Records from a dataset:
#####

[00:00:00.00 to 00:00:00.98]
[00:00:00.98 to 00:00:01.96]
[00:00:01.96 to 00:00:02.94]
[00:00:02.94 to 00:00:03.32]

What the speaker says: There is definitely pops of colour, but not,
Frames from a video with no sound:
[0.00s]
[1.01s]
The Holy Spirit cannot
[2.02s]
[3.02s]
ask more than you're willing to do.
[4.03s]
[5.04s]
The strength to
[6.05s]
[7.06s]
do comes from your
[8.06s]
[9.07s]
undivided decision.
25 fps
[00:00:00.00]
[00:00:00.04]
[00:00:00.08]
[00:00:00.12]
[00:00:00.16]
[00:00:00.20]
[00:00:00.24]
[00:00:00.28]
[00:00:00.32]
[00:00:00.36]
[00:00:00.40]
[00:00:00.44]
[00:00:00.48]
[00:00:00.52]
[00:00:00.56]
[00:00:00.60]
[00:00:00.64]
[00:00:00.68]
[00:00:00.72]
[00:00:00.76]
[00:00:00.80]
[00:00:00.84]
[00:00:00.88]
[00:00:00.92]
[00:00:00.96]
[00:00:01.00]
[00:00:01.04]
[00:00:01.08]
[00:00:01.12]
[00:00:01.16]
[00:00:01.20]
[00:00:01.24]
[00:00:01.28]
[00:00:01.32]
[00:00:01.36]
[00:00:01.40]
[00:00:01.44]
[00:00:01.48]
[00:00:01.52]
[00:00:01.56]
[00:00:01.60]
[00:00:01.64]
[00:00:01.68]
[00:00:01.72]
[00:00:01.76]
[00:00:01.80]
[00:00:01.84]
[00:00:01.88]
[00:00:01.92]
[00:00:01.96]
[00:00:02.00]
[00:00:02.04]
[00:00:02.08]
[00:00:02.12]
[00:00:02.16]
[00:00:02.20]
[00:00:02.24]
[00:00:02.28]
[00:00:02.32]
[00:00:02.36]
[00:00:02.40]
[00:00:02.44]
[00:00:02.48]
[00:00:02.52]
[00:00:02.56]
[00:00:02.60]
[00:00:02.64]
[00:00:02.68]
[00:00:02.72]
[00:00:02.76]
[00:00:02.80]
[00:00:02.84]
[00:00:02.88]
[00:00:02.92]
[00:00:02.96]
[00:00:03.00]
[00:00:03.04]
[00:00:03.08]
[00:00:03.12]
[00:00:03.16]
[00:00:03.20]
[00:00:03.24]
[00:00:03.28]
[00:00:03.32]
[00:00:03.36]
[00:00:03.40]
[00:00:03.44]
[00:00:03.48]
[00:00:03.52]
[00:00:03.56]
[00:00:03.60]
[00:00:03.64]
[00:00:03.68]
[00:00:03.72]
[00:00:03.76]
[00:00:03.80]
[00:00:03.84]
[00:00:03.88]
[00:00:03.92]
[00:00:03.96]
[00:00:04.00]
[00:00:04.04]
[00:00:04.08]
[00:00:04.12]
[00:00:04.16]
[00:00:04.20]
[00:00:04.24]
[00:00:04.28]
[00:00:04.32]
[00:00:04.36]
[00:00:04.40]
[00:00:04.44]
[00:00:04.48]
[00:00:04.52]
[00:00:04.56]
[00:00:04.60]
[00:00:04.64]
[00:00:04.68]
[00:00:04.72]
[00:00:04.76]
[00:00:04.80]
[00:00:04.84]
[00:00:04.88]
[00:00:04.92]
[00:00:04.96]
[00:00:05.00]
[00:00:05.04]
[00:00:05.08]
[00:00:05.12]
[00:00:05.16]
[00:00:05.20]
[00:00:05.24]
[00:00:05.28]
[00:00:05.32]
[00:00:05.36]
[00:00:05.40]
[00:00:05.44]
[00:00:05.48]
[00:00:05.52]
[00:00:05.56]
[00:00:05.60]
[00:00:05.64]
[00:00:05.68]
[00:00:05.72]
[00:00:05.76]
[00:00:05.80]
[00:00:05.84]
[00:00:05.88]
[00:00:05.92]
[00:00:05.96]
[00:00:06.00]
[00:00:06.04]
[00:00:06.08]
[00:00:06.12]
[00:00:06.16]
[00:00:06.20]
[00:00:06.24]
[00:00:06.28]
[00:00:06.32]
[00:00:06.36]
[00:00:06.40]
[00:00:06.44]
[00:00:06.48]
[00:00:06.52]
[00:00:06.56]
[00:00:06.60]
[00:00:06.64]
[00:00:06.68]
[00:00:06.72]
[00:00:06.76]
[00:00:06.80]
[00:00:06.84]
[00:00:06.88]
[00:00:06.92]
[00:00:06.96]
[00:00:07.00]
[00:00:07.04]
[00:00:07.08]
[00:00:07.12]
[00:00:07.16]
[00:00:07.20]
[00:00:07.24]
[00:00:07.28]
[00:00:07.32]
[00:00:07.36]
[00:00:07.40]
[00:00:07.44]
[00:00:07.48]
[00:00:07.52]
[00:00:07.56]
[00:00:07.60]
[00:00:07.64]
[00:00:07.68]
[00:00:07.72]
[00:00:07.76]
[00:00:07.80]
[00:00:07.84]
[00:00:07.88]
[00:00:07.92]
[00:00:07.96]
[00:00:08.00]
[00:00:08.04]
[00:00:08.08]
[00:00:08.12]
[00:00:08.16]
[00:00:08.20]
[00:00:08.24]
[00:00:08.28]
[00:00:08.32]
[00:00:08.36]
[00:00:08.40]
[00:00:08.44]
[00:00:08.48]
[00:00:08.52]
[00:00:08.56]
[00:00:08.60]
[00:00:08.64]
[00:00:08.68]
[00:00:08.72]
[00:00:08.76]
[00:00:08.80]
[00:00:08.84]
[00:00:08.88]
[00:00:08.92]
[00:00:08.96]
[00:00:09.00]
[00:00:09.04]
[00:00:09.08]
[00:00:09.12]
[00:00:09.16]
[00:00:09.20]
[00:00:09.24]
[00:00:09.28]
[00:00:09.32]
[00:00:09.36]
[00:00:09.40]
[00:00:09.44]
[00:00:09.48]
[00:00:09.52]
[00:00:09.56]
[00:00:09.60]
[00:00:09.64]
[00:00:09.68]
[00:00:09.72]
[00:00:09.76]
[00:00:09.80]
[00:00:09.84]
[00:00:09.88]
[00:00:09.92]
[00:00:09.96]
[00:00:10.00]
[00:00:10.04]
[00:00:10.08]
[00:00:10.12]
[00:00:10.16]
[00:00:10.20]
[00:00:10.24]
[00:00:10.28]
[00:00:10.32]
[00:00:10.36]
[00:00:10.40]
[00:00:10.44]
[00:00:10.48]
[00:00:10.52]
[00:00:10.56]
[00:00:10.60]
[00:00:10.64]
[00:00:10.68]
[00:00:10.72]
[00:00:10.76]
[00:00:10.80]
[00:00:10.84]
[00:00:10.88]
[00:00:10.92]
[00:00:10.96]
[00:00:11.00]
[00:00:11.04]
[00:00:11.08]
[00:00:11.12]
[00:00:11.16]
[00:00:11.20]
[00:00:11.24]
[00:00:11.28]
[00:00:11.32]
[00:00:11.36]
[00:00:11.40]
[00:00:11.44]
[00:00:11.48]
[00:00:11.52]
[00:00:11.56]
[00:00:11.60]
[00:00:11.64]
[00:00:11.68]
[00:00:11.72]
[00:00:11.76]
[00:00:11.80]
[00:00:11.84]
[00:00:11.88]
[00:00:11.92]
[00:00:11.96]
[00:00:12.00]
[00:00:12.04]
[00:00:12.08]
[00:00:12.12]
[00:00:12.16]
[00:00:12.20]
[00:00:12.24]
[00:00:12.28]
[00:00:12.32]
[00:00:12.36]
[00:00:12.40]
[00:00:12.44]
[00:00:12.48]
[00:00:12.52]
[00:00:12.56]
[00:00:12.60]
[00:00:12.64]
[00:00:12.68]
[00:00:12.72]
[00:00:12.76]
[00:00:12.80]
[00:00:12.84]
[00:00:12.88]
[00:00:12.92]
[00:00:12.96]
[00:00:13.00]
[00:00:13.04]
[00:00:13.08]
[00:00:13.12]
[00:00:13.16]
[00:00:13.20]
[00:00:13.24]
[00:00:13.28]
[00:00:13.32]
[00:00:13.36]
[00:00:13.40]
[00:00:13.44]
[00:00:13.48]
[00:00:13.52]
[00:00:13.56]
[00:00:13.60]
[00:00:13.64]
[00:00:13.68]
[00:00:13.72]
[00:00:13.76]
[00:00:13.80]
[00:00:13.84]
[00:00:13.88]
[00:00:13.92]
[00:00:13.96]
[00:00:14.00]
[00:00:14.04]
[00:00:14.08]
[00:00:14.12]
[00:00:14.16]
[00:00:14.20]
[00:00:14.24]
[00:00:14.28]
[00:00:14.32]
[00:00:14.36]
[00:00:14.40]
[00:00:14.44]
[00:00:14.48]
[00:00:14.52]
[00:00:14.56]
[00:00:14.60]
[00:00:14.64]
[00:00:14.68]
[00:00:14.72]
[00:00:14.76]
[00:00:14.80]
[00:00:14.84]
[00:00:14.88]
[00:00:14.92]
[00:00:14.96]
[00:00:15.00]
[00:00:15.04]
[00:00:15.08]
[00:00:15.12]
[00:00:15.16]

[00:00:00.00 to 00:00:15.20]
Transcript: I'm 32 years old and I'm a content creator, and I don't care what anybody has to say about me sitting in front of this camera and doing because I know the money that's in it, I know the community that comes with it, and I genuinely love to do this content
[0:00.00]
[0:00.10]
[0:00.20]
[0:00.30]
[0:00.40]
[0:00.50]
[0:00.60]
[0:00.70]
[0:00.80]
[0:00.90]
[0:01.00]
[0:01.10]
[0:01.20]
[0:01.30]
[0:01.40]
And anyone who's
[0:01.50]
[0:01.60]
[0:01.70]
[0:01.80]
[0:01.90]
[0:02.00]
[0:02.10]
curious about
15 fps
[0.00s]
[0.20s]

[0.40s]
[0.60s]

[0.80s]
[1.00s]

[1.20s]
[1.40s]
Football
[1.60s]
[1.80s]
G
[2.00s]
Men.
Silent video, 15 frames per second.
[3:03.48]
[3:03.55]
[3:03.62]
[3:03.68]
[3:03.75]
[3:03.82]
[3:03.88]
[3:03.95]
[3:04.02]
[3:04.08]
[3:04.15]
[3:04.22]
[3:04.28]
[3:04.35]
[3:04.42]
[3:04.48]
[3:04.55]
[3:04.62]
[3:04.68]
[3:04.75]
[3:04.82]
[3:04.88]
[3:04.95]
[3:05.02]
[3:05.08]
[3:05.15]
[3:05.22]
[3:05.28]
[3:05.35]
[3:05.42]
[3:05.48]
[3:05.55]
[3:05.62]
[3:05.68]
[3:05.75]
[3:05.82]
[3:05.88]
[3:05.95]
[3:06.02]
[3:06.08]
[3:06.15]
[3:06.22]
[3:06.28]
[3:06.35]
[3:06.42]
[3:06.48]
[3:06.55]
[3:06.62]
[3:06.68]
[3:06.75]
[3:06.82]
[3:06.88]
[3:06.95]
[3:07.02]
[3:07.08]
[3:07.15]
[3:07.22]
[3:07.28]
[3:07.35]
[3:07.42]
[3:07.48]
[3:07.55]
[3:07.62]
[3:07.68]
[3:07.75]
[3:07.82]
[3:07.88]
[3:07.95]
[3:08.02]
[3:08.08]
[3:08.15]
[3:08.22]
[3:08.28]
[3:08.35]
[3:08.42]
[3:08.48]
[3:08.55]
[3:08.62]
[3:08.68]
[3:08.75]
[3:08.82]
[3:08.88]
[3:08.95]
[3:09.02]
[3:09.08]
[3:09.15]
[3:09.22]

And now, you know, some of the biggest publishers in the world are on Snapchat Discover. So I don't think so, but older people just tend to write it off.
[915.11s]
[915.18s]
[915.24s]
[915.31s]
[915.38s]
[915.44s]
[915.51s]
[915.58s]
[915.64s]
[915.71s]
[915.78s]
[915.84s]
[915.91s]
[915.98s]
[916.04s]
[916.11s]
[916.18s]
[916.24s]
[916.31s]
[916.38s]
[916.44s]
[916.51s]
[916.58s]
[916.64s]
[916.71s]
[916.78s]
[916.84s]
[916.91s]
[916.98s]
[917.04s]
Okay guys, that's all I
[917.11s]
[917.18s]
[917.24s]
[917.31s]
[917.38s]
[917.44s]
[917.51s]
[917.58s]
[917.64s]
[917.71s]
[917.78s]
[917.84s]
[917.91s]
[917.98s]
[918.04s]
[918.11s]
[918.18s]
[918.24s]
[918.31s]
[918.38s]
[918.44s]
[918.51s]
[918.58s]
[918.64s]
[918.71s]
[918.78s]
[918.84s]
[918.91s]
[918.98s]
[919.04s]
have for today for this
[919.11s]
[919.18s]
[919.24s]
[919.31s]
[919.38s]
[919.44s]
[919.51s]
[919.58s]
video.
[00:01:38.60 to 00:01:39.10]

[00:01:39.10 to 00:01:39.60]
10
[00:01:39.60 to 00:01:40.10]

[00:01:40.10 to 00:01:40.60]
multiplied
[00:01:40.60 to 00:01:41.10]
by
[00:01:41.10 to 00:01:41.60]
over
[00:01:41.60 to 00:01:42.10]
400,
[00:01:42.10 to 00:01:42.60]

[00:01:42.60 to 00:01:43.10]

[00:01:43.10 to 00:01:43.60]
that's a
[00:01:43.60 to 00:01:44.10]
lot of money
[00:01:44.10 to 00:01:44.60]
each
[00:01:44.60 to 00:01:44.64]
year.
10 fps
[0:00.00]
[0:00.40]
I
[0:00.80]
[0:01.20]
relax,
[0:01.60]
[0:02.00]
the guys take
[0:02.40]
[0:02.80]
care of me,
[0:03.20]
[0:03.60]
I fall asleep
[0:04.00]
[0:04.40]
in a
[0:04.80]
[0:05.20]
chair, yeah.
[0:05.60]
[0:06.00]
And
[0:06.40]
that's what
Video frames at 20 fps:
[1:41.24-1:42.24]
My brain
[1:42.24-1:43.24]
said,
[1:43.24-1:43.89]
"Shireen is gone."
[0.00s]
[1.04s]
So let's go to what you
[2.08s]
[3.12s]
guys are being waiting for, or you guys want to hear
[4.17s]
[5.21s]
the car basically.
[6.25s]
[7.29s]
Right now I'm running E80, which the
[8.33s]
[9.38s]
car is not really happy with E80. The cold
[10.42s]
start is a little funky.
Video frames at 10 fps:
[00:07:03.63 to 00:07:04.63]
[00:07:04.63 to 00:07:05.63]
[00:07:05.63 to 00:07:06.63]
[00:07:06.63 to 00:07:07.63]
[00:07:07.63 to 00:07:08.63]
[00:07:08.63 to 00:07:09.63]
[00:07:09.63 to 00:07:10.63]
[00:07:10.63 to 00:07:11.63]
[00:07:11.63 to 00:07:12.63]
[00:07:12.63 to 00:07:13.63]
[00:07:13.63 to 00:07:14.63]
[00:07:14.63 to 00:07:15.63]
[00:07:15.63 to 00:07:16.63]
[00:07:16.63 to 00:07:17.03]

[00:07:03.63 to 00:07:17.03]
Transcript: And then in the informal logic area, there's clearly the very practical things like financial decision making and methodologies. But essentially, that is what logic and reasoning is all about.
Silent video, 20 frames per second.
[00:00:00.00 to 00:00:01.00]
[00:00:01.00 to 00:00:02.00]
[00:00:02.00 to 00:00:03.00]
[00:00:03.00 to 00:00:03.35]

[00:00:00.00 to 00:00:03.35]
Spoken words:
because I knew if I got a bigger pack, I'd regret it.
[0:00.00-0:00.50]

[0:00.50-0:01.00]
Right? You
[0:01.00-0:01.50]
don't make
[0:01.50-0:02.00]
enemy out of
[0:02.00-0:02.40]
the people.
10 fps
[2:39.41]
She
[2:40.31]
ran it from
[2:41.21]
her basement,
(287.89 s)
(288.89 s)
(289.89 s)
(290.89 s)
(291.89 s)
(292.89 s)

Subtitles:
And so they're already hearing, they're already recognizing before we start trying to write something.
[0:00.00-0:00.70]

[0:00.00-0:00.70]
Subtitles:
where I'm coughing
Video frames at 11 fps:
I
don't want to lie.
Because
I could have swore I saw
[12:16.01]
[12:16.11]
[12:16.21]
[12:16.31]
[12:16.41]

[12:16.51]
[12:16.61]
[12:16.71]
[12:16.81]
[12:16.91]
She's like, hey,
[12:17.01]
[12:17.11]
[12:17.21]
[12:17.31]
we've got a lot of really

#####

PROBLEM REQUIREMENTS: When a line in the records above contains the word "second", copy it.

RESPONSE TO THE EXERCISE:
Silent video, 15 frames per second.
Silent video, 20 frames per second.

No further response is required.